WHAT THE EXERCISE ASKS:
What follows is a block of records; restate each one word for word.

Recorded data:
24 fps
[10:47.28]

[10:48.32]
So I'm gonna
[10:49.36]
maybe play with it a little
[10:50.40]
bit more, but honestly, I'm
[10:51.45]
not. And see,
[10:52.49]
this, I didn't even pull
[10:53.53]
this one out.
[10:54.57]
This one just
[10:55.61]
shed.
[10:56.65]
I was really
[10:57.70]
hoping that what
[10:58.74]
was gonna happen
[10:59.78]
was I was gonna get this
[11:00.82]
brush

RESPONSE BOX:
24 fps
[10:47.28]

[10:48.32]
So I'm gonna
[10:49.36]
maybe play with it a little
[10:50.40]
bit more, but honestly, I'm
[10:51.45]
not. And see,
[10:52.49]
this, I didn't even pull
[10:53.53]
this one out.
[10:54.57]
This one just
[10:55.61]
shed.
[10:56.65]
I was really
[10:57.70]
hoping that what
[10:58.74]
was gonna happen
[10:59.78]
was I was gonna get this
[11:00.82]
brush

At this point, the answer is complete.